Description of the task
Repeat the data that follows, word for word, without the images.

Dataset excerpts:
__________

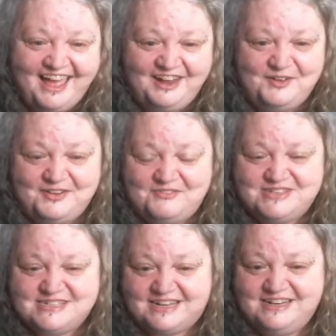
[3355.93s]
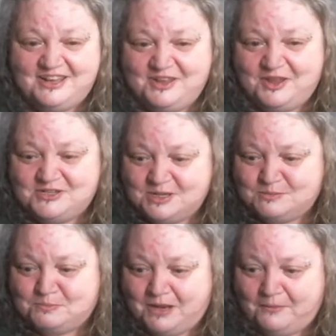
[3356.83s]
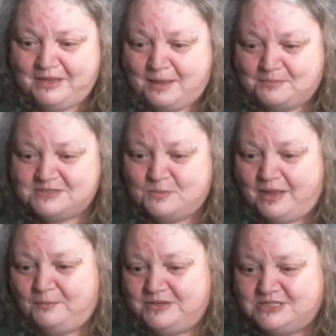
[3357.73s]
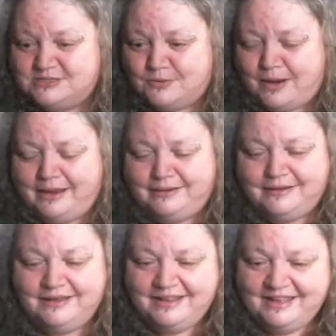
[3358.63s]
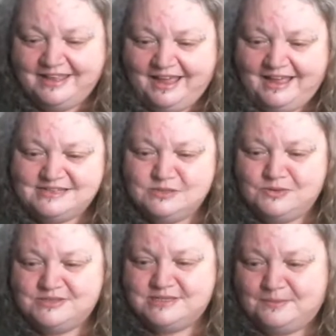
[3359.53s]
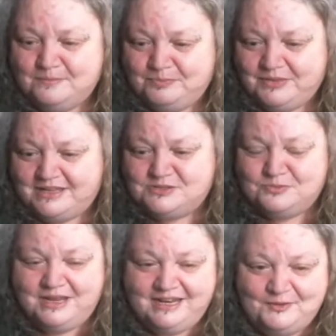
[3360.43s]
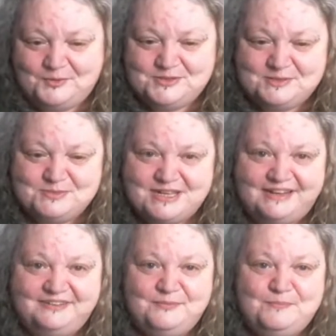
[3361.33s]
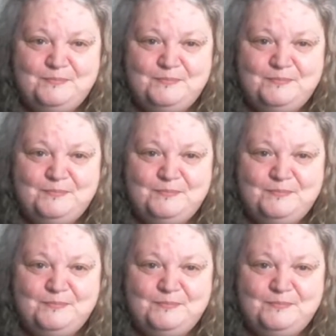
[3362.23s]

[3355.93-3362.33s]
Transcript: And all of a sudden, her YouTube's blowing up as well, which is great. That's awesome. That's really awesome, darling.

__________

Answer to the exercise
[3355.93s]
[3356.83s]
[3357.73s]
[3358.63s]
[3359.53s]
[3360.43s]
[3361.33s]
[3362.23s]

[3355.93-3362.33s]
Transcript: And all of a sudden, her YouTube's blowing up as well, which is great. That's awesome. That's really awesome, darling.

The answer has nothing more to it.